» **Excerpted records**:
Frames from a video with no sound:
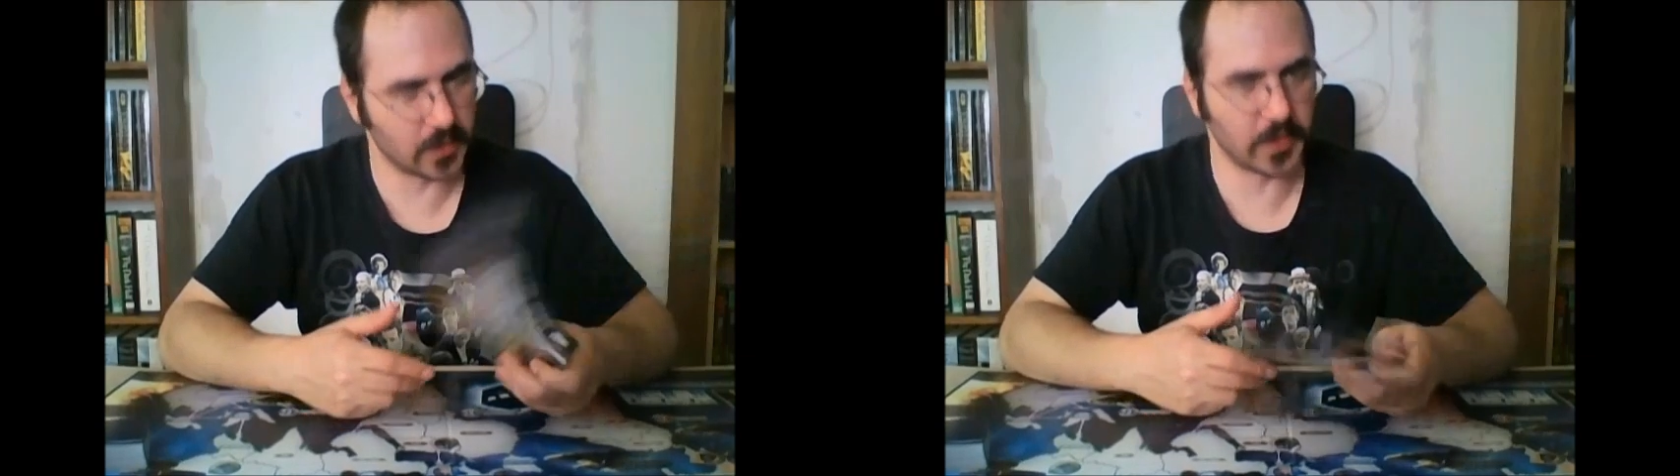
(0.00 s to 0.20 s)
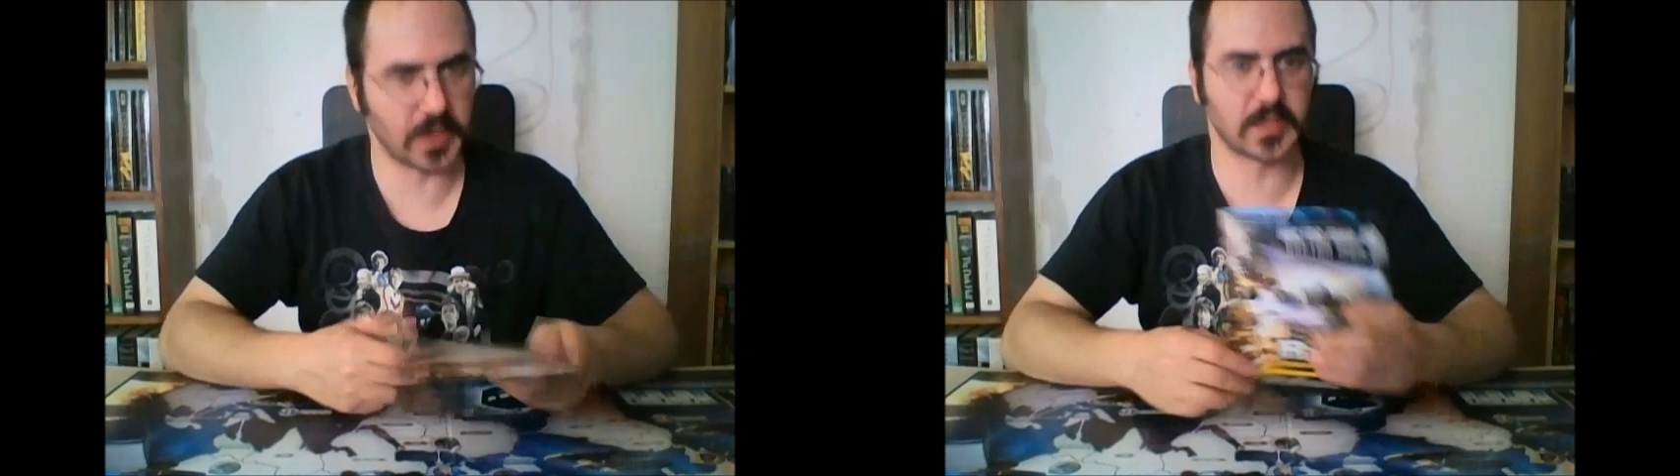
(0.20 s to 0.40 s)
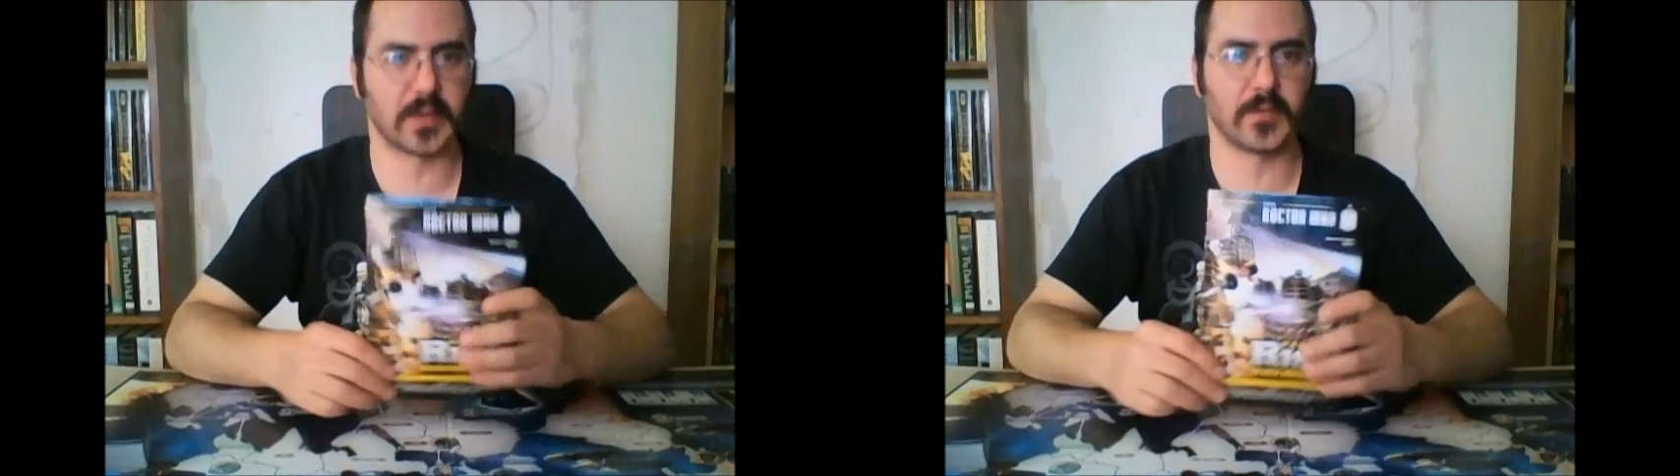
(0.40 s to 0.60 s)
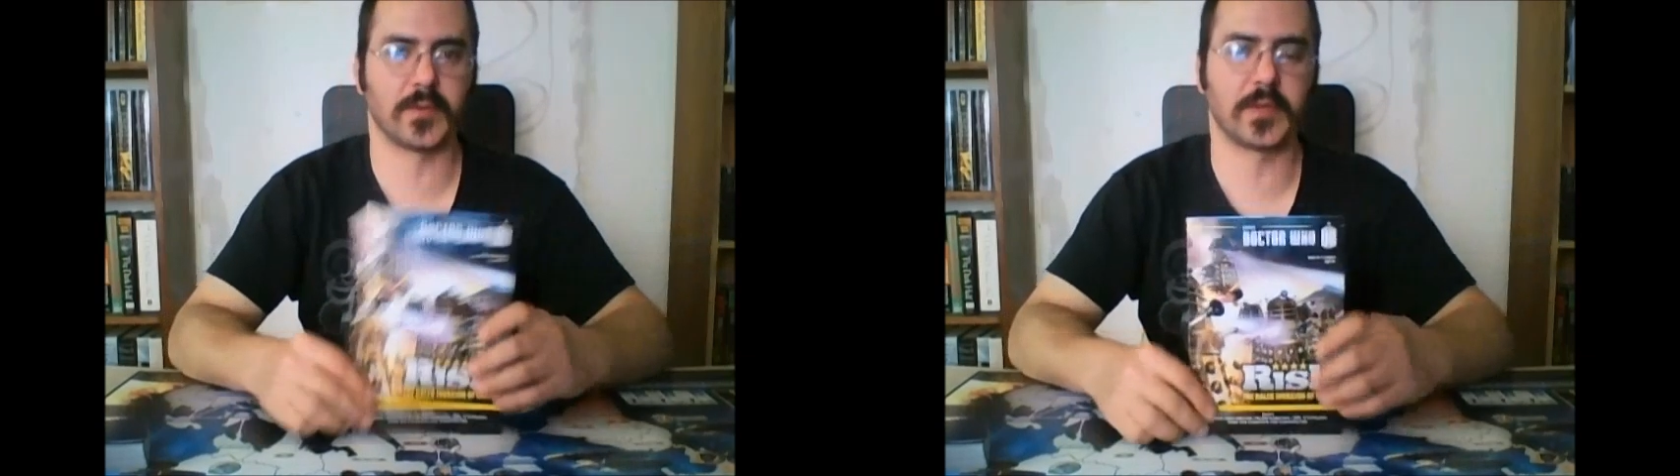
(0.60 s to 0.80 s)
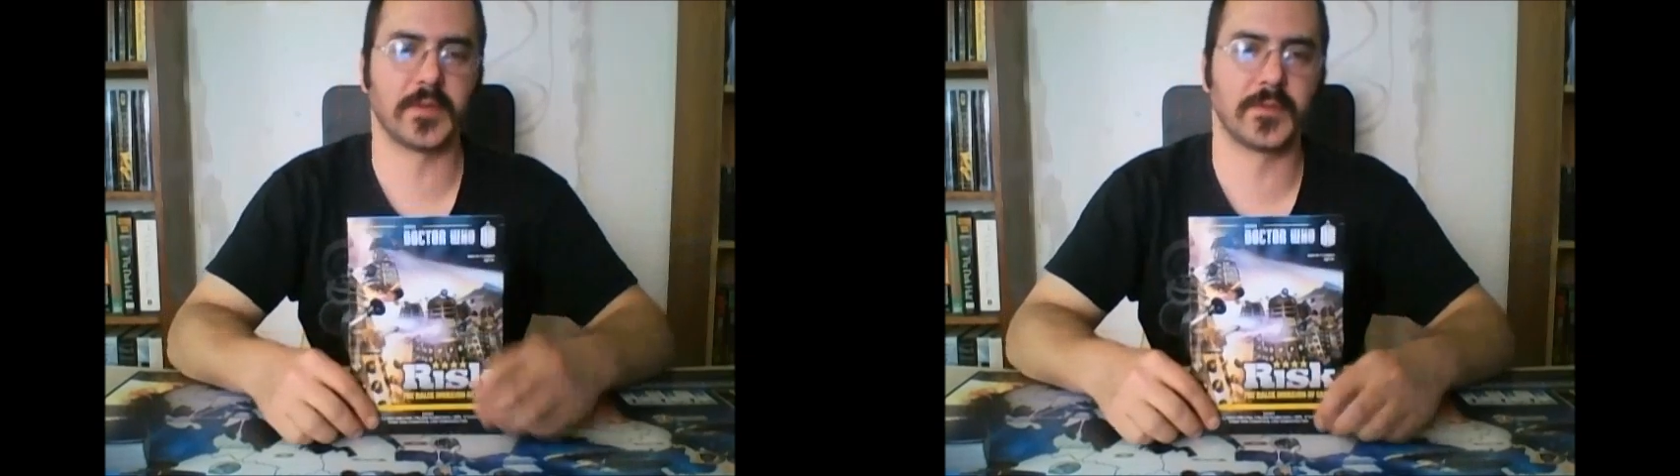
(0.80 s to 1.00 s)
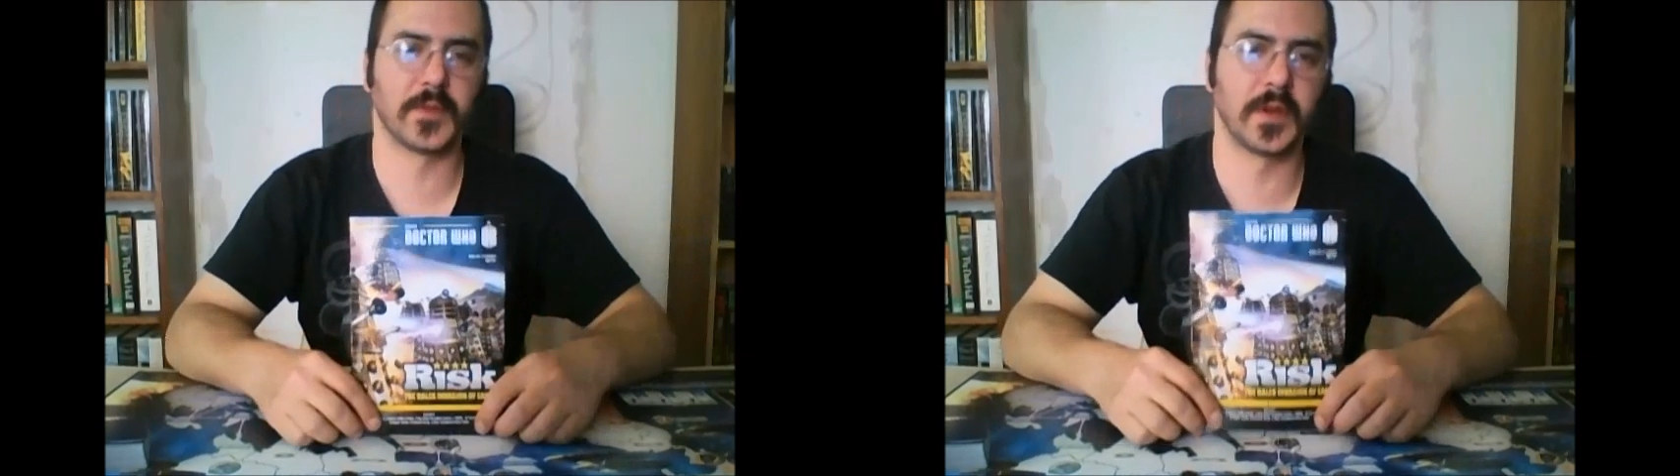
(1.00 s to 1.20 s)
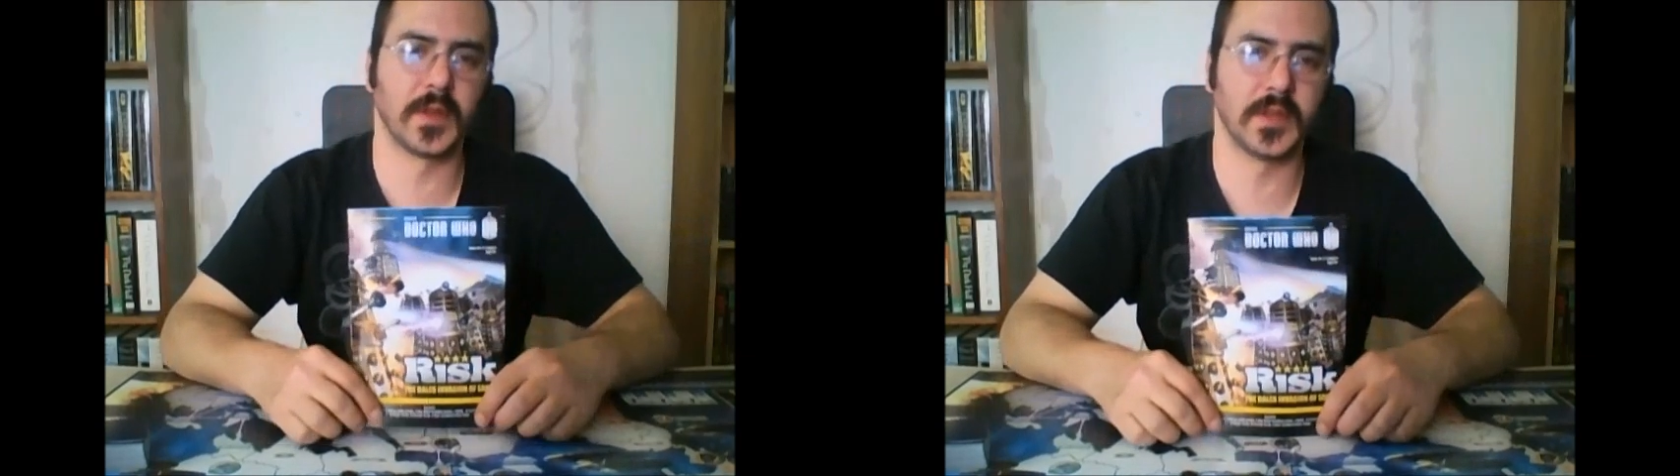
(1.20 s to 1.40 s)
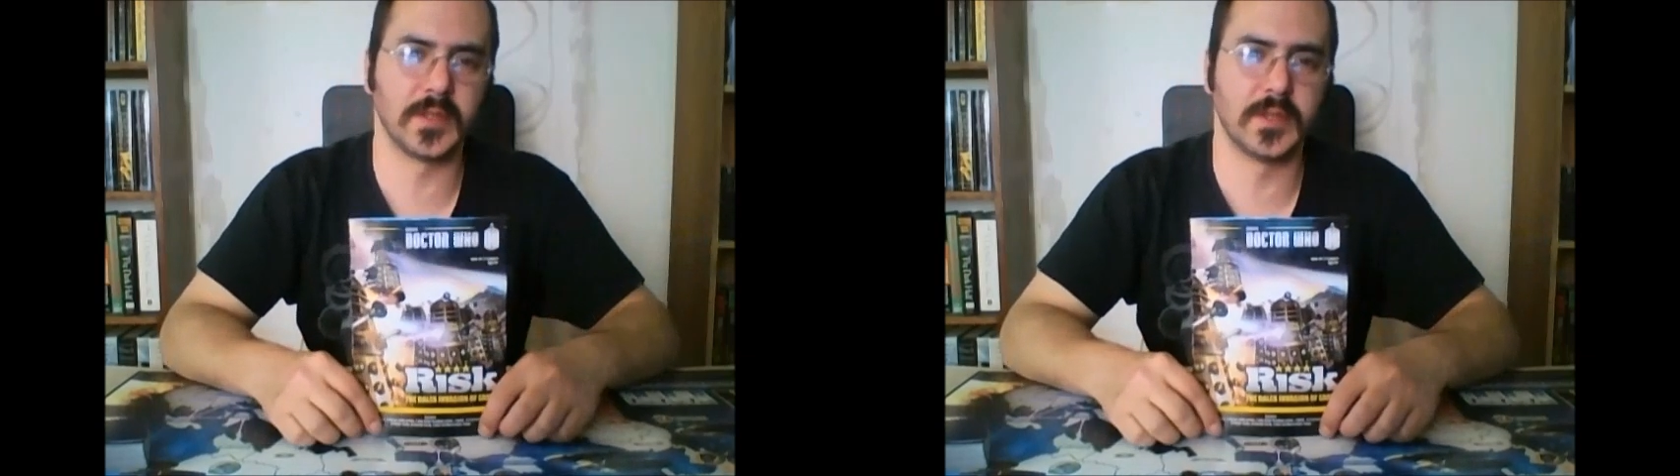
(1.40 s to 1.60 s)
we got several different of
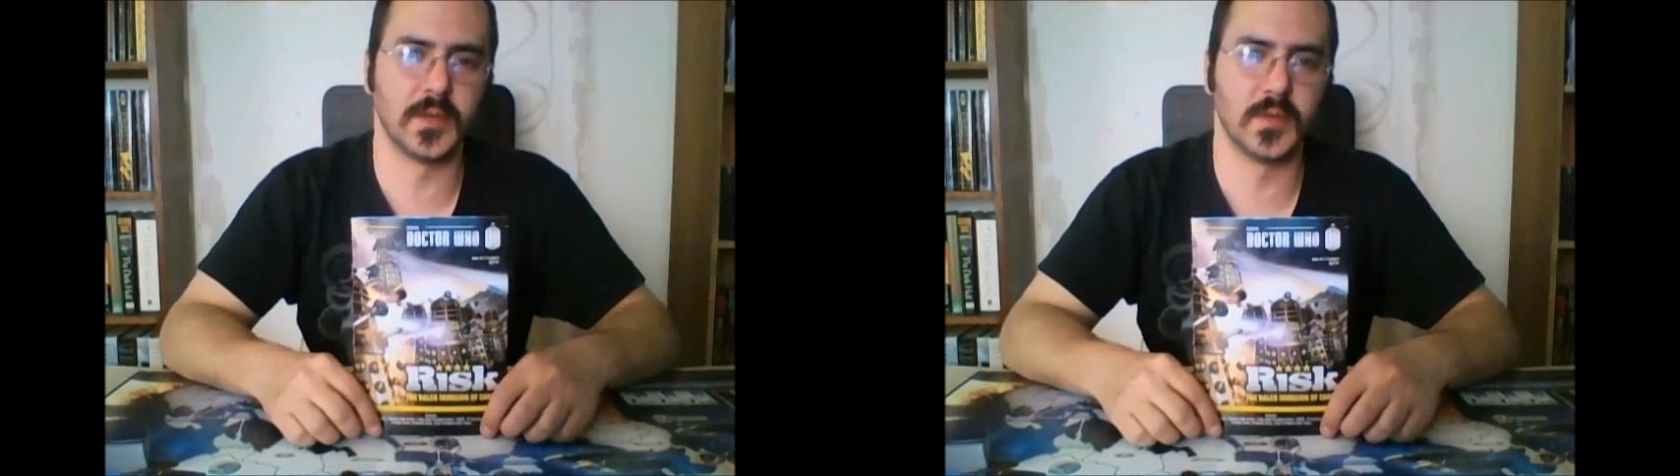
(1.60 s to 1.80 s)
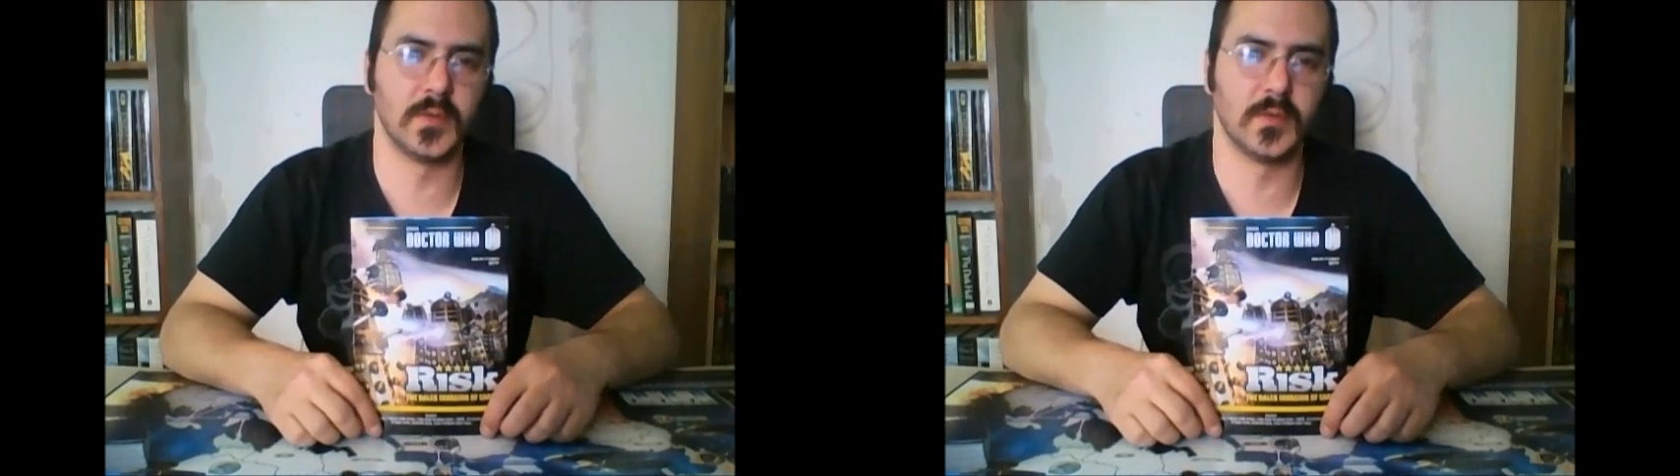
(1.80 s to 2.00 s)
these new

» **Exercise**:
The copy you return must match the records above exactly, minus any images.

» **Reply to the task**:
Frames from a video with no sound:
(0.00 s to 0.20 s)
(0.20 s to 0.40 s)
(0.40 s to 0.60 s)
(0.60 s to 0.80 s)
(0.80 s to 1.00 s)
(1.00 s to 1.20 s)
(1.20 s to 1.40 s)
(1.40 s to 1.60 s)
we got several different of
(1.60 s to 1.80 s)
(1.80 s to 2.00 s)
these new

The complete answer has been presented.